La figure de l'autodidacte- est très puissante dans notre société. C'est à la fois un personnage très présent dans l'imaginaire collectif, une construction sociale ancrée dans une histoire et une figure très actuelle du sujet apprenant, dans son rapport problématique à lui-même, au savoir et aux institutions éducatives. Cette figure se structure progressivement au cours du xixe siècle dans des récits de formes diverses (romans, essais et témoignages) alors que se développe dans le monde ouvrier une autodidaxie- « émancipatoire », comme en témoignent les récits d'écrivains autodidactes recueillis par Bénigno Cacérès 1.
La figure de l'autodidacte retrouve une certaine actualité dans les années 60, quand les classes populaires se trouvent engagées dans un mouvement de promotion sociale. C'est alors une figure composite, ambiguë et plutôt négative, nourrie au fil du temps par l'inspiration des romanciers, de Gustave Flaubert (Bouvard et Pécuchet) à Jean-Paul Sartre (La Nausée) ou Jack London (Martin Eden). Une figure également examinée de près par des sociologues comme Pierre Bourdieu, Claude Fossé-Poliak ou Richard Hoggart, et par les psychanalystes René Kaes et Paul-Laurent Assoun.

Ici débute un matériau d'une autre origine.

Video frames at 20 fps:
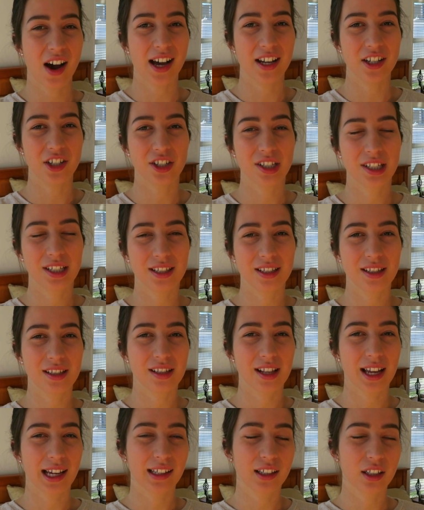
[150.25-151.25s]
I just
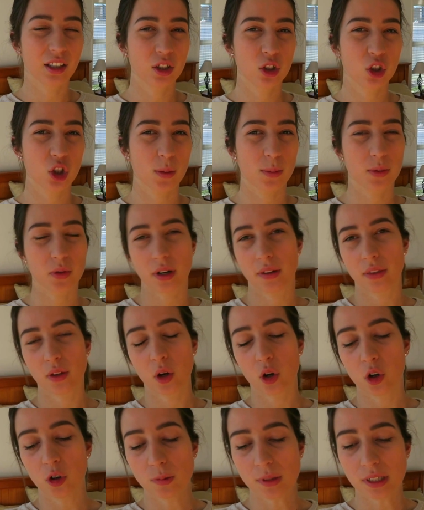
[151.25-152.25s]
did like jobs around
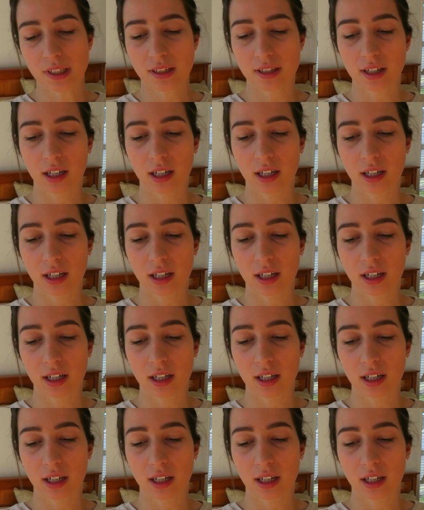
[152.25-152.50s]
the home and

La puissance de l'imaginaire qui imprègne la figure de l'autodidacte est particulièrement bien saisie dans le roman semi-autobiographique de J. London, Martin Eden, publié en 1909 (rééd. 10/18, 1999), et qui donnera par la suite lieu à des analyses diverses.
La trame du roman est la suivante : un jeune marin issu des milieux populaires, Martin, rencontre une femme, Ruth, qui appartient au monde bourgeois. La rencontre avec Ruth est le début d'une quête passionnelle dans laquelle passion amoureuse, passion d'apprendre et passion d'écrire se mêlent. Le roman est le récit de cette quête et de ses avatars. La trame de l'histoire est structurée autour de quelques moments charnières : la rencontre du monde bourgeois et la rupture avec le milieu d'origine, la tentative de réalisation d'une passion, la reconnaissance de l'écrivain, la désillusion et la fin tragique du héros, qui précède de quelques années celle de l'auteur lui-même.

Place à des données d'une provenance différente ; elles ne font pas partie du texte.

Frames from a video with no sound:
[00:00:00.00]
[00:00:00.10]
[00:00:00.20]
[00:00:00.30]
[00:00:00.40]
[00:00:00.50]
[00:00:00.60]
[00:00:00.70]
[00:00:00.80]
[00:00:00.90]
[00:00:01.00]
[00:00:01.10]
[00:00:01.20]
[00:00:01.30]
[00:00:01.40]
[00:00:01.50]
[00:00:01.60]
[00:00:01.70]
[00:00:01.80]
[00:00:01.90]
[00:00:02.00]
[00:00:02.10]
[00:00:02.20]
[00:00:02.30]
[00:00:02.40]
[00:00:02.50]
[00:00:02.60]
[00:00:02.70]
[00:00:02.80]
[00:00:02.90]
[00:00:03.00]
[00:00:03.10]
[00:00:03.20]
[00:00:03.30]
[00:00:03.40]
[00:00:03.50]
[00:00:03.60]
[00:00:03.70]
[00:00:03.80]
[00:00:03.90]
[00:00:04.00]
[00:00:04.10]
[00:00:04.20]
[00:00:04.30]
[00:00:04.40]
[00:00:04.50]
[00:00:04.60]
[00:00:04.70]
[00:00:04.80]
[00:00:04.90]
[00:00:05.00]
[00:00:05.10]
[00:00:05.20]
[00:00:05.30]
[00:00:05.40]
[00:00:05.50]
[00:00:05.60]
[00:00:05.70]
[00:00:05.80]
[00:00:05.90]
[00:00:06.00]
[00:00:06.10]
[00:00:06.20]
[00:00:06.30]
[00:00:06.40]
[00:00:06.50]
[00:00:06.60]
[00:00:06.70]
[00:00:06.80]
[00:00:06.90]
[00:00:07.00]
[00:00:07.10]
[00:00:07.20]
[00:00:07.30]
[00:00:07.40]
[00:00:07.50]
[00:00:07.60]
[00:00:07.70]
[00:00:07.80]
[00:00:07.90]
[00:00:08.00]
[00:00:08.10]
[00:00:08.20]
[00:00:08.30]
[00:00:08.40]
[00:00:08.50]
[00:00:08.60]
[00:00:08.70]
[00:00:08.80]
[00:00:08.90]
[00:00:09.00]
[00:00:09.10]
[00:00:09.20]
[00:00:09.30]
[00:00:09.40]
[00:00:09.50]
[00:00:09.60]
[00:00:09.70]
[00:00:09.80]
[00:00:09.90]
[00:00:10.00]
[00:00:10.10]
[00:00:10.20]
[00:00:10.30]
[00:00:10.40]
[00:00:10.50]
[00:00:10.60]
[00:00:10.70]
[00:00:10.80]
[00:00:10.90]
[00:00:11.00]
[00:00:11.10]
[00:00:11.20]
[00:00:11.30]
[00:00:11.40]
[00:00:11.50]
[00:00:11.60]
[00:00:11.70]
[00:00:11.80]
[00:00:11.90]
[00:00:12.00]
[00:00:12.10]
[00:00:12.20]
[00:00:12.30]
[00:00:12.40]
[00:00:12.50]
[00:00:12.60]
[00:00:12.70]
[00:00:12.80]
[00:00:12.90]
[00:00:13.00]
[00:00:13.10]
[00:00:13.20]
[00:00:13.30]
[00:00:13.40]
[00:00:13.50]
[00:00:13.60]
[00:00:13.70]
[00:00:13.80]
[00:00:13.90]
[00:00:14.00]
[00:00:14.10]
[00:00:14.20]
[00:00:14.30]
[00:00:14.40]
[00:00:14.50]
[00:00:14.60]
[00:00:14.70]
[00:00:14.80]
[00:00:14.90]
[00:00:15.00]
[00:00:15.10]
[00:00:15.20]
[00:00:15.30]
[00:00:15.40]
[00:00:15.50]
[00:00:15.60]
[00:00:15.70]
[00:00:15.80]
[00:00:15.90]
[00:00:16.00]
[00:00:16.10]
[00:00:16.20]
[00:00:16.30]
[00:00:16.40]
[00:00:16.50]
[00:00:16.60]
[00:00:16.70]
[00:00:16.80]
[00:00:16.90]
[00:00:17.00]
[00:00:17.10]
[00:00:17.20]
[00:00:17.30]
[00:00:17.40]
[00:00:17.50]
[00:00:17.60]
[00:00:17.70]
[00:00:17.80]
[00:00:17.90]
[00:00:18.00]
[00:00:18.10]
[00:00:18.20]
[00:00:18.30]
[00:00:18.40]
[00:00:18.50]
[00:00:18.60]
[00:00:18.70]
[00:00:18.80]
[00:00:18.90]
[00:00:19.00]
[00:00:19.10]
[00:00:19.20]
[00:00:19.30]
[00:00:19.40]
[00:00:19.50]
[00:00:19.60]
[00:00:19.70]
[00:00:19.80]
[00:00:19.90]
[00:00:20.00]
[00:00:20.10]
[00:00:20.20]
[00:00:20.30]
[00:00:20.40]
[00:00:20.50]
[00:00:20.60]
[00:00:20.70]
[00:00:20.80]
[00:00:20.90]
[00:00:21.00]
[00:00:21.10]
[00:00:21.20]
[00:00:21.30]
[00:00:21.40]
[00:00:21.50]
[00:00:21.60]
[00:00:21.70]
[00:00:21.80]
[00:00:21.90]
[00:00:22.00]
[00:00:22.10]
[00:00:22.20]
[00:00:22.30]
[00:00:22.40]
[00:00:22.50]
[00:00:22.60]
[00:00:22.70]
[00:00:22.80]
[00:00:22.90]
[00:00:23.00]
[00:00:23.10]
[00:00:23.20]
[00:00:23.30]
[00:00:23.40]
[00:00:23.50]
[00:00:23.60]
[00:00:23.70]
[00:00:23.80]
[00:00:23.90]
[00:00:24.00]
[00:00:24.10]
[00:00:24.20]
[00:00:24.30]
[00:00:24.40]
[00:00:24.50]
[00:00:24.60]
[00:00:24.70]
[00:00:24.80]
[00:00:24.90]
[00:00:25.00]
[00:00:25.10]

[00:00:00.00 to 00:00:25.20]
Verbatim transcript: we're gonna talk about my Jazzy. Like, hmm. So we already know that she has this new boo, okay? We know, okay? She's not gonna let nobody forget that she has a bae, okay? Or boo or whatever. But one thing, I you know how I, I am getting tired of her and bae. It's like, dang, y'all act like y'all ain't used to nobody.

L'ouvrage est évoqué par B. Cacérès dans son recueil de témoignages d'écrivains autodidactes du xixe siècle. Il est aussi évoqué dans un essai de sociologie de C. Fossé-Poliak (La Vocation d'autodidacte, L'Harmattan, 2000). Il intéresse le sociologue dans la mesure où il met en scène le malaise du sujet social en rupture d'appartenance (« c'est un apatride de l'appartenance ») et attire l'attention sur le rapport particulier au savoir de ceux qui en ont manqué. Son destin illustre le sort réservé à ceux qui prétendent accéder aux savoirs sans passer par l'institution scolaire : il est montré du doigt comme « usurpateur », qui accède à la culture par des voies illégitimes, « par effraction ». Bourdieu oppose cette figure de l'autodidacte à celle de l'autodidacte « nouveau style » des années 60 et suivantes, élève « méritant », produit de la promotion des classes populaires, qui a appris à ruser avec l'institution scolaire. Cette idée d'un nouveau style d'autodidactes constitue encore aujourd'hui un repère important dans la réflexion sur l'autodidaxie.